For graphical displays, we retained the finer categories recorded. Only the features with significant effects between pairs of herbivores www.selleckchem.com/products/Fludarabine(Fludara).html were considered in building the full models. Because our measures of woody vegetation structure (tree cover, shrub cover and tree height) were all positively correlated (Spearman

rank correlation r > 0.4), we retained only tree cover in the full model. The relative support for models incorporating different combinations of habitat features was assessed using the Akaike Information Criterion (AIC; Burnham & Anderson, 2002). Following Agresti (1990), for categorical data, AIC = G2 – 2d.f., where G2 is the deviance of each model or log likelihood ratio chi-square, and d.f. refers to degrees of freedom. To assess selection of grass species, we considered each feeding site (encompassing nine quadrats) to be an independent sample of food choice. Following Owen-Smith & Cooper (1987),

the availability of each grass species was calculated as the proportion of feeding sites where each species was present within one or more quadrats.

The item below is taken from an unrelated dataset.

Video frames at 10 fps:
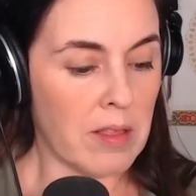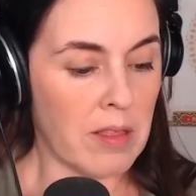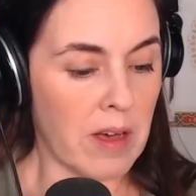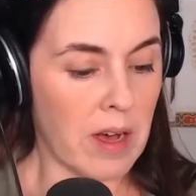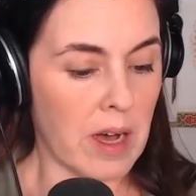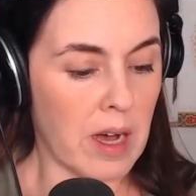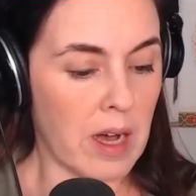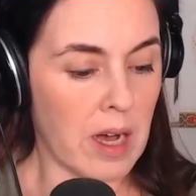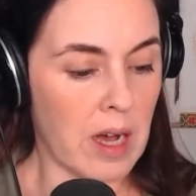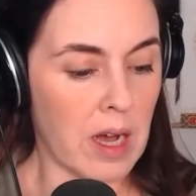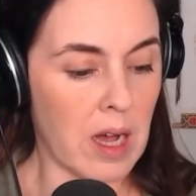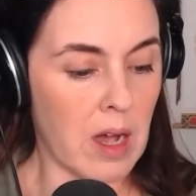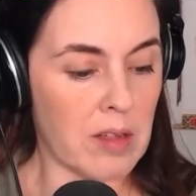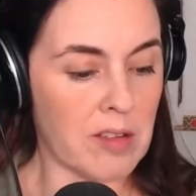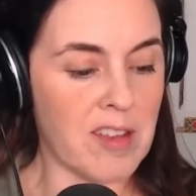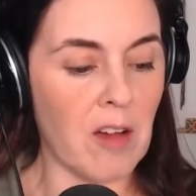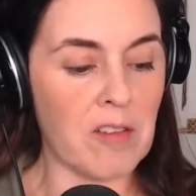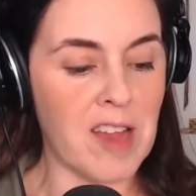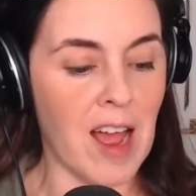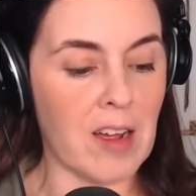the
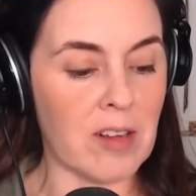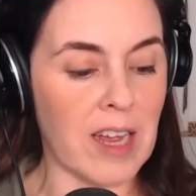self-styled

The site-based acceptance of each grass species present at ≥10 LBH589 cost feeding sites for each herbivore species was obtained by dividing the number of feeding sites where each grass species was grazed in at least one quadrat by the total number of feeding sites where the grass species was present. Grass greenness was categorized as follows: <5%, 6–10%, 11–20% and >20%. For grass height, only two categories were used, because too few grass tufts were shorter than 20 cm or taller than 80 cm in the feeding sites. We also calculated acceptance ratings for grass tufts aggregated into greenness categories independently of the grass species represented for each herbivore species. Log-linear analysis was used to compare structural and phenological

features of the grass tufts grazed by sable with those grazed by buffalo or zebra. The change in model fit when the factor herbivore 上海皓元医药股份有限公司 was removed from the model was evaluated using the likelihood ratio test (G2) for P < 0.05. We examined z-scores to identify the cells of the contingency table that contributed most to the lack of fit of the reduced model, thereby identifying the main distinctions in grass species availability or acceptability between the herbivore species. To estimate the dietary contribution by each grass species for each grazer, we assumed morning or afternoon foraging periods to be independent sampling units. The proportional dietary contribution was estimated by dividing the number of bites taken on tufts of each grass species by the total number of bites recorded at the feeding sites. The resulting proportions were averaged across foraging periods to obtain the monthly or seasonal diet contribution by each grass species.